→ PROMPT
Write the data out again, character for character, with no images.

Saved data entries
......

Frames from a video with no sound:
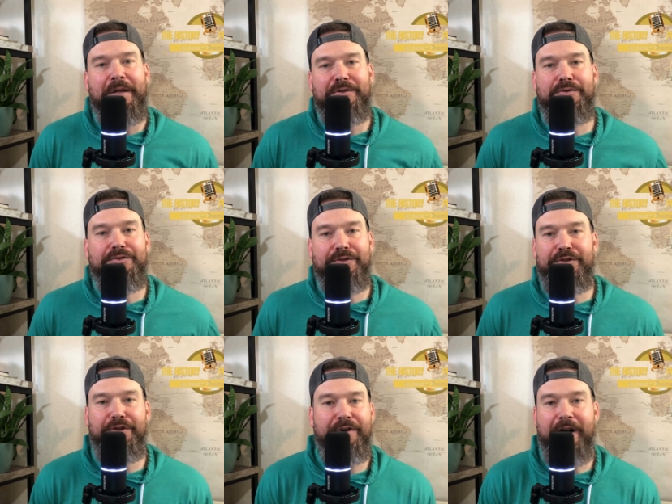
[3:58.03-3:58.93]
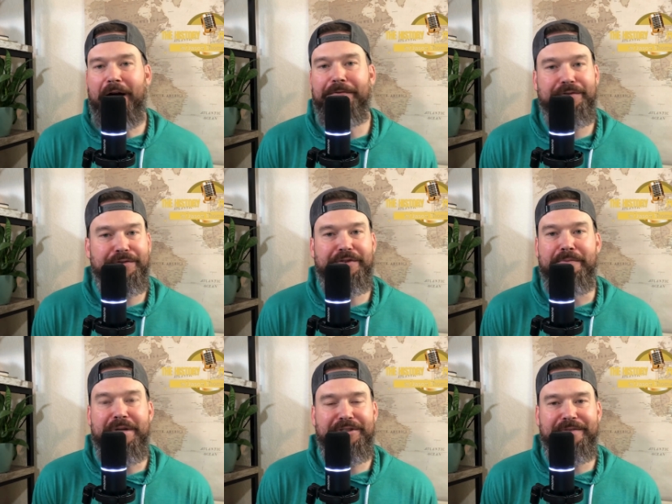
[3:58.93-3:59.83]
to secure an officer's
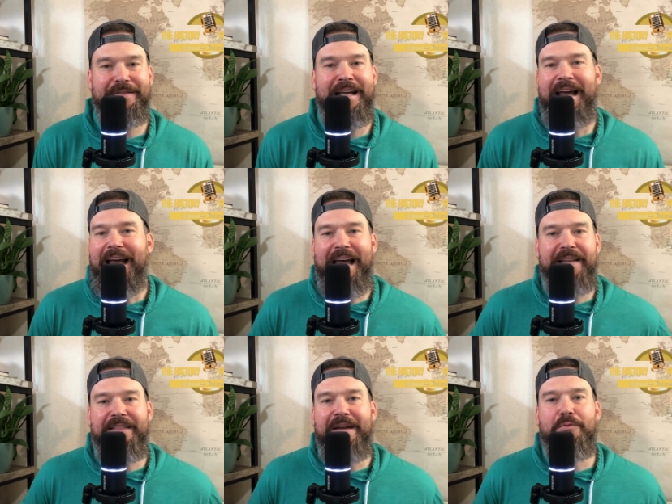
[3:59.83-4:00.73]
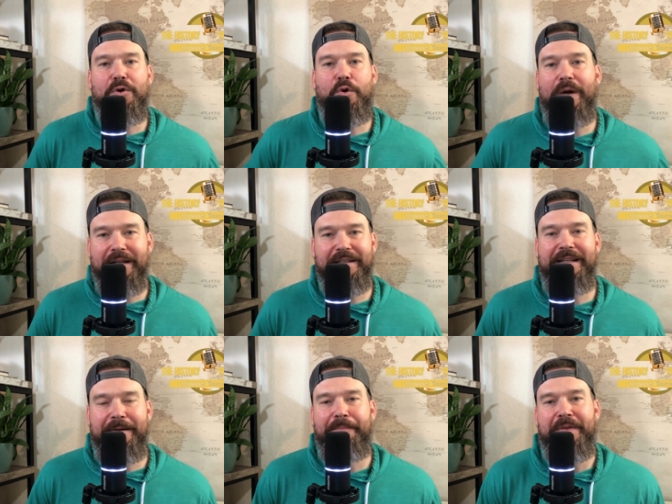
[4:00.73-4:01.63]
commission, and they will quickly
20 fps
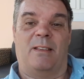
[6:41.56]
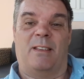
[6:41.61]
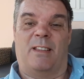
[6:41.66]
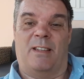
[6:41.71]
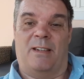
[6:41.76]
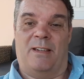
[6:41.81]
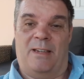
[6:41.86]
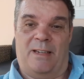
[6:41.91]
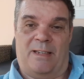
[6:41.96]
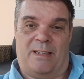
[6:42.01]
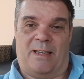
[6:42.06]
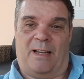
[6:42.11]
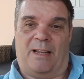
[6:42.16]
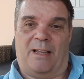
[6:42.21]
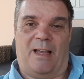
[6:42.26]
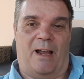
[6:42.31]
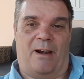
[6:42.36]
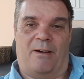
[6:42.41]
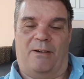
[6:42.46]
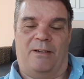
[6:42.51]
the
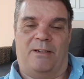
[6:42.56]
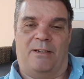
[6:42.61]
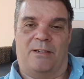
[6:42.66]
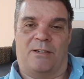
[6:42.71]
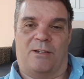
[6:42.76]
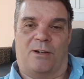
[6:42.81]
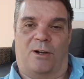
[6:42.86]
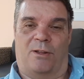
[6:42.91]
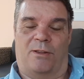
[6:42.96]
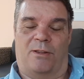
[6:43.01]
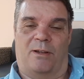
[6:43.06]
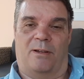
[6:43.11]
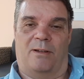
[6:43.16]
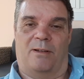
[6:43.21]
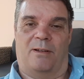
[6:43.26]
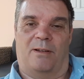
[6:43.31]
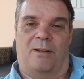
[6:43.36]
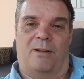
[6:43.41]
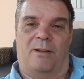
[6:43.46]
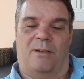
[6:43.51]
Nissan garages are the
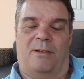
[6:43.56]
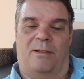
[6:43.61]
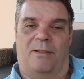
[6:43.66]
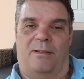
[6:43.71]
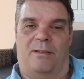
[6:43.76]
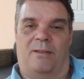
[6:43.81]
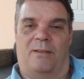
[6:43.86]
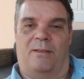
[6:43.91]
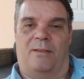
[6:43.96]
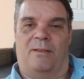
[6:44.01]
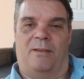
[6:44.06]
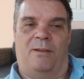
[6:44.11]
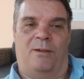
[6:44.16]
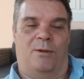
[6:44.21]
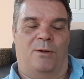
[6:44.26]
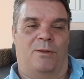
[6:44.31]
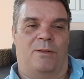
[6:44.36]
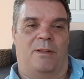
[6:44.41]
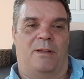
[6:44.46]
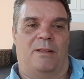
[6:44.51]

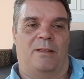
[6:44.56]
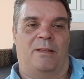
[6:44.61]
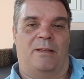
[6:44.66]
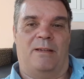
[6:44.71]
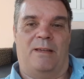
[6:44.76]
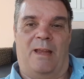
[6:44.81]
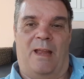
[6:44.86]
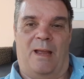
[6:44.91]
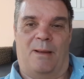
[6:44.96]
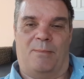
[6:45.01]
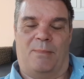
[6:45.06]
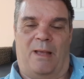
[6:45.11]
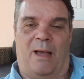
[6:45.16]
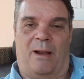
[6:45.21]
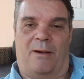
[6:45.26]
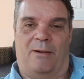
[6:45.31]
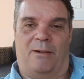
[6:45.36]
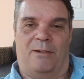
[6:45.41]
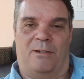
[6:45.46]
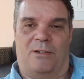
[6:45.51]
name
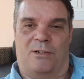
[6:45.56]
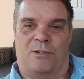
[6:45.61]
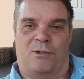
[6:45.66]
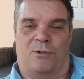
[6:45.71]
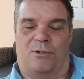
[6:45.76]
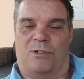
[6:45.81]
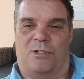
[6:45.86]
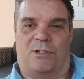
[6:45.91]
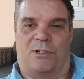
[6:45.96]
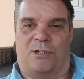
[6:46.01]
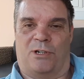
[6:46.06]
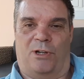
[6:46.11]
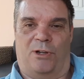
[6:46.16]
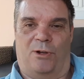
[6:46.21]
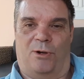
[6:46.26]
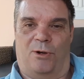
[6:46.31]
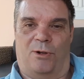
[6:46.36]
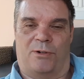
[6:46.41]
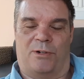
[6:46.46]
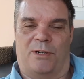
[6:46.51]
garages such as
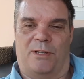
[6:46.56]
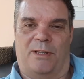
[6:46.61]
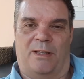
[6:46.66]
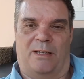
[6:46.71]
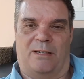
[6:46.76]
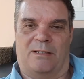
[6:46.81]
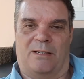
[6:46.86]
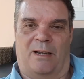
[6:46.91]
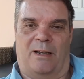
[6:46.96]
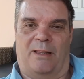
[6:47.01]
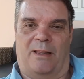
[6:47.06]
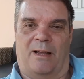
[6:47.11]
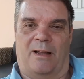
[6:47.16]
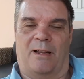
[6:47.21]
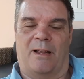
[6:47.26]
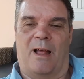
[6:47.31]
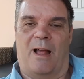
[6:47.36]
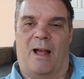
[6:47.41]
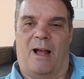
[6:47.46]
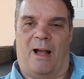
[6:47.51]
Toyota and things like
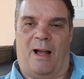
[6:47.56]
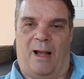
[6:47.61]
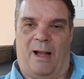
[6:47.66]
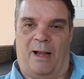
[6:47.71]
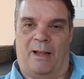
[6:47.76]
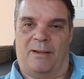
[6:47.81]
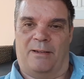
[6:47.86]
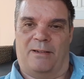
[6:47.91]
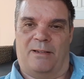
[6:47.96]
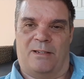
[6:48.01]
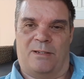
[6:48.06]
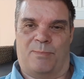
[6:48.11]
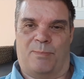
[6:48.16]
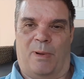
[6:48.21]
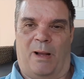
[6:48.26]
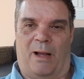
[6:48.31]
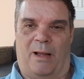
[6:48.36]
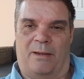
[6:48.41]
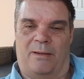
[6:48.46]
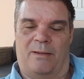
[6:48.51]
that aren't as
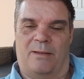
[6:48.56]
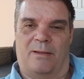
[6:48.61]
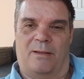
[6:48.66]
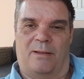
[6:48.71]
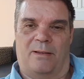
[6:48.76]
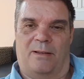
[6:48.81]
bad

......

→ TASK SOLUTION
Frames from a video with no sound:
[3:58.03-3:58.93]
[3:58.93-3:59.83]
to secure an officer's
[3:59.83-4:00.73]
[4:00.73-4:01.63]
commission, and they will quickly
20 fps
[6:41.56]
[6:41.61]
[6:41.66]
[6:41.71]
[6:41.76]
[6:41.81]
[6:41.86]
[6:41.91]
[6:41.96]
[6:42.01]
[6:42.06]
[6:42.11]
[6:42.16]
[6:42.21]
[6:42.26]
[6:42.31]
[6:42.36]
[6:42.41]
[6:42.46]
[6:42.51]
the
[6:42.56]
[6:42.61]
[6:42.66]
[6:42.71]
[6:42.76]
[6:42.81]
[6:42.86]
[6:42.91]
[6:42.96]
[6:43.01]
[6:43.06]
[6:43.11]
[6:43.16]
[6:43.21]
[6:43.26]
[6:43.31]
[6:43.36]
[6:43.41]
[6:43.46]
[6:43.51]
Nissan garages are the
[6:43.56]
[6:43.61]
[6:43.66]
[6:43.71]
[6:43.76]
[6:43.81]
[6:43.86]
[6:43.91]
[6:43.96]
[6:44.01]
[6:44.06]
[6:44.11]
[6:44.16]
[6:44.21]
[6:44.26]
[6:44.31]
[6:44.36]
[6:44.41]
[6:44.46]
[6:44.51]

[6:44.56]
[6:44.61]
[6:44.66]
[6:44.71]
[6:44.76]
[6:44.81]
[6:44.86]
[6:44.91]
[6:44.96]
[6:45.01]
[6:45.06]
[6:45.11]
[6:45.16]
[6:45.21]
[6:45.26]
[6:45.31]
[6:45.36]
[6:45.41]
[6:45.46]
[6:45.51]
name
[6:45.56]
[6:45.61]
[6:45.66]
[6:45.71]
[6:45.76]
[6:45.81]
[6:45.86]
[6:45.91]
[6:45.96]
[6:46.01]
[6:46.06]
[6:46.11]
[6:46.16]
[6:46.21]
[6:46.26]
[6:46.31]
[6:46.36]
[6:46.41]
[6:46.46]
[6:46.51]
garages such as
[6:46.56]
[6:46.61]
[6:46.66]
[6:46.71]
[6:46.76]
[6:46.81]
[6:46.86]
[6:46.91]
[6:46.96]
[6:47.01]
[6:47.06]
[6:47.11]
[6:47.16]
[6:47.21]
[6:47.26]
[6:47.31]
[6:47.36]
[6:47.41]
[6:47.46]
[6:47.51]
Toyota and things like
[6:47.56]
[6:47.61]
[6:47.66]
[6:47.71]
[6:47.76]
[6:47.81]
[6:47.86]
[6:47.91]
[6:47.96]
[6:48.01]
[6:48.06]
[6:48.11]
[6:48.16]
[6:48.21]
[6:48.26]
[6:48.31]
[6:48.36]
[6:48.41]
[6:48.46]
[6:48.51]
that aren't as
[6:48.56]
[6:48.61]
[6:48.66]
[6:48.71]
[6:48.76]
[6:48.81]
bad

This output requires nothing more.